:: PROBLEM DETAILS ::
Quote every line below exactly as it reads.

:: EXTRACTED MATERIAL ::
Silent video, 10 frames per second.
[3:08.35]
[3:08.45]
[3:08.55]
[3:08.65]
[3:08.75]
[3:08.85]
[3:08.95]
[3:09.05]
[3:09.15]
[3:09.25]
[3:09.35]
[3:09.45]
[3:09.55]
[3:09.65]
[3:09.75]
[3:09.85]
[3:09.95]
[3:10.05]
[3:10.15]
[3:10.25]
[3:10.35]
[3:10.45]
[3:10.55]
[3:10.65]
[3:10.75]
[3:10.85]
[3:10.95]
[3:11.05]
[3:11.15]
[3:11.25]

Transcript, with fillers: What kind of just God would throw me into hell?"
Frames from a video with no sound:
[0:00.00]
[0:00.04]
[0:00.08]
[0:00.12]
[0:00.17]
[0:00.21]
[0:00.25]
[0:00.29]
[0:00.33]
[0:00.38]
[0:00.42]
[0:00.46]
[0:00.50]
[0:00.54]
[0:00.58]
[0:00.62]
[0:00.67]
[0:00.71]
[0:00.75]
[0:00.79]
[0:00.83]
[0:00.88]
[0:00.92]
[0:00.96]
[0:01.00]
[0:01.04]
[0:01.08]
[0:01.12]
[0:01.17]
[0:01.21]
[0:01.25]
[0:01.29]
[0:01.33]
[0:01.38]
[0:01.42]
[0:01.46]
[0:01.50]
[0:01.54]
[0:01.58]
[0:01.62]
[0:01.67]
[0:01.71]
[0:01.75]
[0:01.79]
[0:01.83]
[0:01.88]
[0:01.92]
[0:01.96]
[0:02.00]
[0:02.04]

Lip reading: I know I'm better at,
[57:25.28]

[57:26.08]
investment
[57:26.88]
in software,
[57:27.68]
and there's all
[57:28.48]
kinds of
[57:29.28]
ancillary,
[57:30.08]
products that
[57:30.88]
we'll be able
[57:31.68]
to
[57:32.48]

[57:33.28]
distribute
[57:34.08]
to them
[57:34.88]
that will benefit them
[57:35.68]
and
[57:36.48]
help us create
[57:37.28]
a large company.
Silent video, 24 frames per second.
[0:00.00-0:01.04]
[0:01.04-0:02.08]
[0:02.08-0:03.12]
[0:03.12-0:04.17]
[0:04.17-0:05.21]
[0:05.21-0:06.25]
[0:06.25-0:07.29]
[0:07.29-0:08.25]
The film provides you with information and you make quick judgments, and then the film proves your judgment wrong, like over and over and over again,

:: WRITTEN SOLUTION ::
Silent video, 10 frames per second.
[3:08.35]
[3:08.45]
[3:08.55]
[3:08.65]
[3:08.75]
[3:08.85]
[3:08.95]
[3:09.05]
[3:09.15]
[3:09.25]
[3:09.35]
[3:09.45]
[3:09.55]
[3:09.65]
[3:09.75]
[3:09.85]
[3:09.95]
[3:10.05]
[3:10.15]
[3:10.25]
[3:10.35]
[3:10.45]
[3:10.55]
[3:10.65]
[3:10.75]
[3:10.85]
[3:10.95]
[3:11.05]
[3:11.15]
[3:11.25]

Transcript, with fillers: What kind of just God would throw me into hell?"
Frames from a video with no sound:
[0:00.00]
[0:00.04]
[0:00.08]
[0:00.12]
[0:00.17]
[0:00.21]
[0:00.25]
[0:00.29]
[0:00.33]
[0:00.38]
[0:00.42]
[0:00.46]
[0:00.50]
[0:00.54]
[0:00.58]
[0:00.62]
[0:00.67]
[0:00.71]
[0:00.75]
[0:00.79]
[0:00.83]
[0:00.88]
[0:00.92]
[0:00.96]
[0:01.00]
[0:01.04]
[0:01.08]
[0:01.12]
[0:01.17]
[0:01.21]
[0:01.25]
[0:01.29]
[0:01.33]
[0:01.38]
[0:01.42]
[0:01.46]
[0:01.50]
[0:01.54]
[0:01.58]
[0:01.62]
[0:01.67]
[0:01.71]
[0:01.75]
[0:01.79]
[0:01.83]
[0:01.88]
[0:01.92]
[0:01.96]
[0:02.00]
[0:02.04]

Lip reading: I know I'm better at,
[57:25.28]

[57:26.08]
investment
[57:26.88]
in software,
[57:27.68]
and there's all
[57:28.48]
kinds of
[57:29.28]
ancillary,
[57:30.08]
products that
[57:30.88]
we'll be able
[57:31.68]
to
[57:32.48]

[57:33.28]
distribute
[57:34.08]
to them
[57:34.88]
that will benefit them
[57:35.68]
and
[57:36.48]
help us create
[57:37.28]
a large company.
Silent video, 24 frames per second.
[0:00.00-0:01.04]
[0:01.04-0:02.08]
[0:02.08-0:03.12]
[0:03.12-0:04.17]
[0:04.17-0:05.21]
[0:05.21-0:06.25]
[0:06.25-0:07.29]
[0:07.29-0:08.25]
The film provides you with information and you make quick judgments, and then the film proves your judgment wrong, like over and over and over again,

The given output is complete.